ABOUT THIS EXERCISE:
The expected result is the full set of records, copied precisely, with images dropped.
*** DATA TO EXAMINE Section Begins ***
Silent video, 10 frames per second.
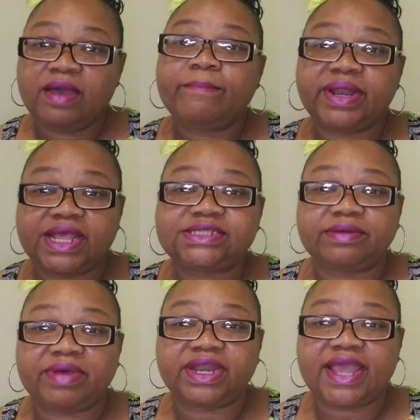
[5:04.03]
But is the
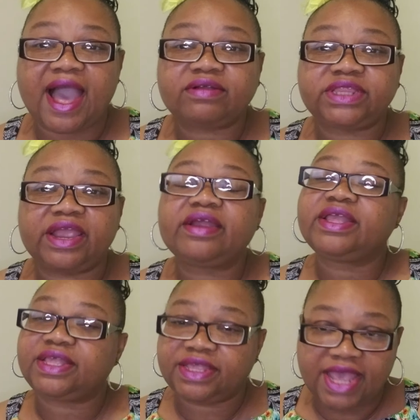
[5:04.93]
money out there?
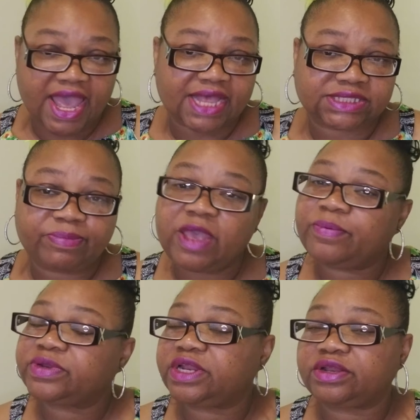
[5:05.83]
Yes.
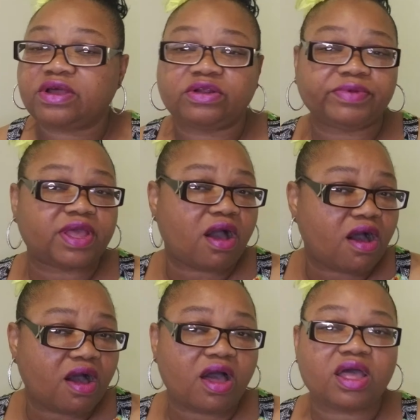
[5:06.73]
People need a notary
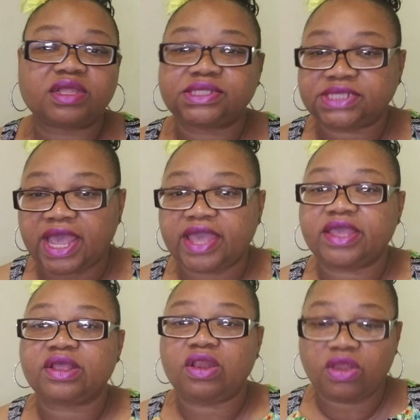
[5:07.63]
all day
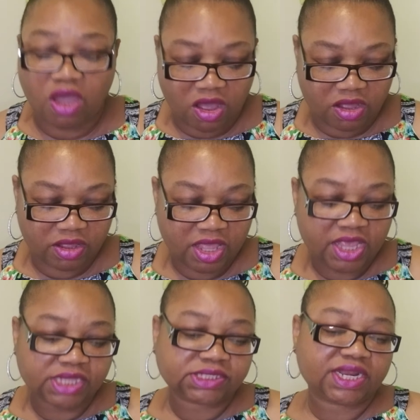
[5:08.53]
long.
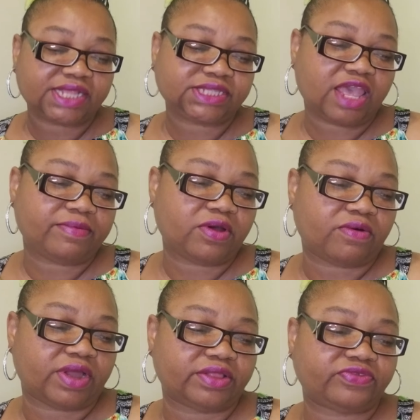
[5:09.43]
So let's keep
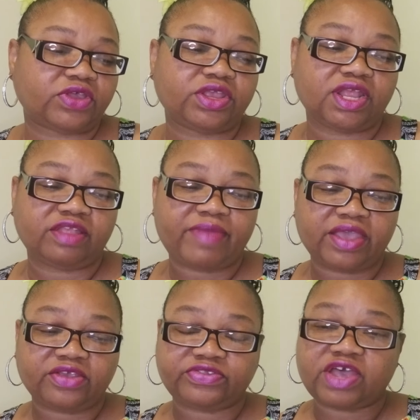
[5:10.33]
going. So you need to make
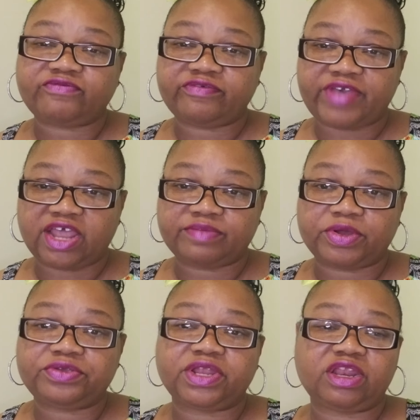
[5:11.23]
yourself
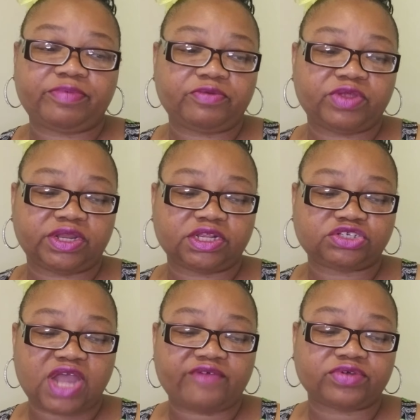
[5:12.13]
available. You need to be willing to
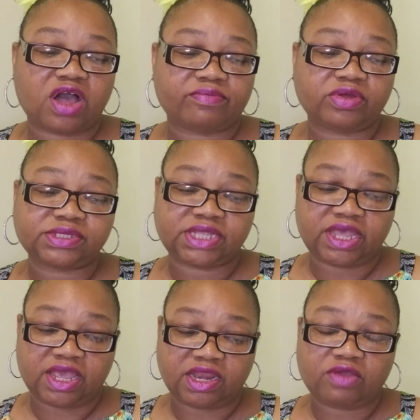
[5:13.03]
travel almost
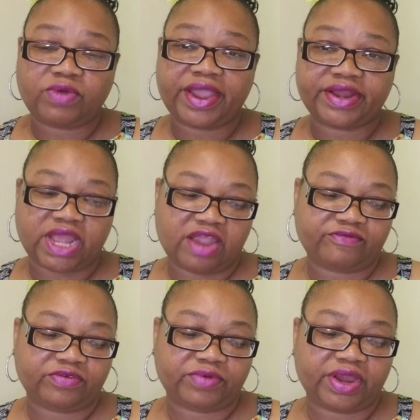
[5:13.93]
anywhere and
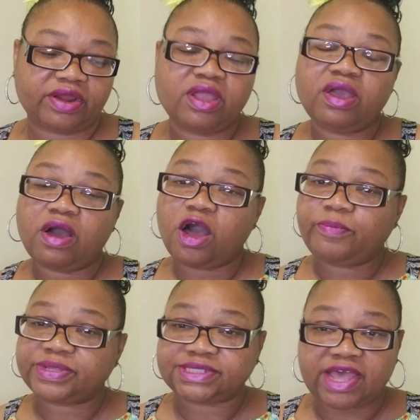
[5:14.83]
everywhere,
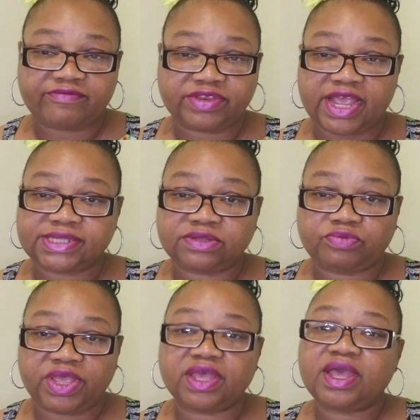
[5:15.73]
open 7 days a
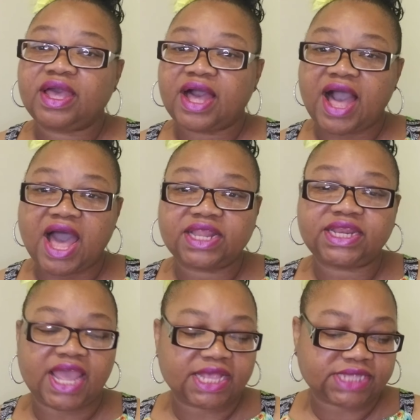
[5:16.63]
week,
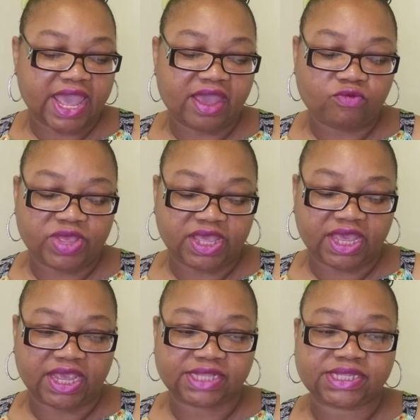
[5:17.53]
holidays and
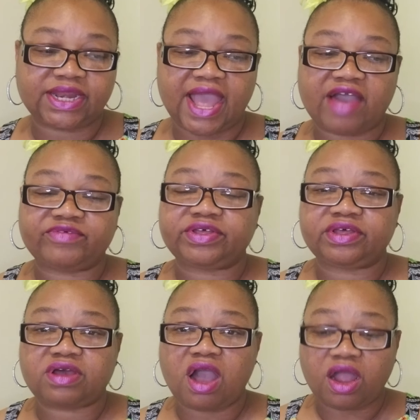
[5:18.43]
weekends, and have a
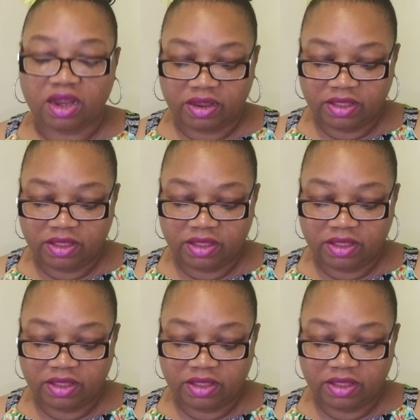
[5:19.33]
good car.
*** DATA TO EXAMINE Section Ends ***
WRITTEN SOLUTION:
Silent video, 10 frames per second.
[5:04.03]
But is the
[5:04.93]
money out there?
[5:05.83]
Yes.
[5:06.73]
People need a notary
[5:07.63]
all day
[5:08.53]
long.
[5:09.43]
So let's keep
[5:10.33]
going. So you need to make
[5:11.23]
yourself
[5:12.13]
available. You need to be willing to
[5:13.03]
travel almost
[5:13.93]
anywhere and
[5:14.83]
everywhere,
[5:15.73]
open 7 days a
[5:16.63]
week,
[5:17.53]
holidays and
[5:18.43]
weekends, and have a
[5:19.33]
good car.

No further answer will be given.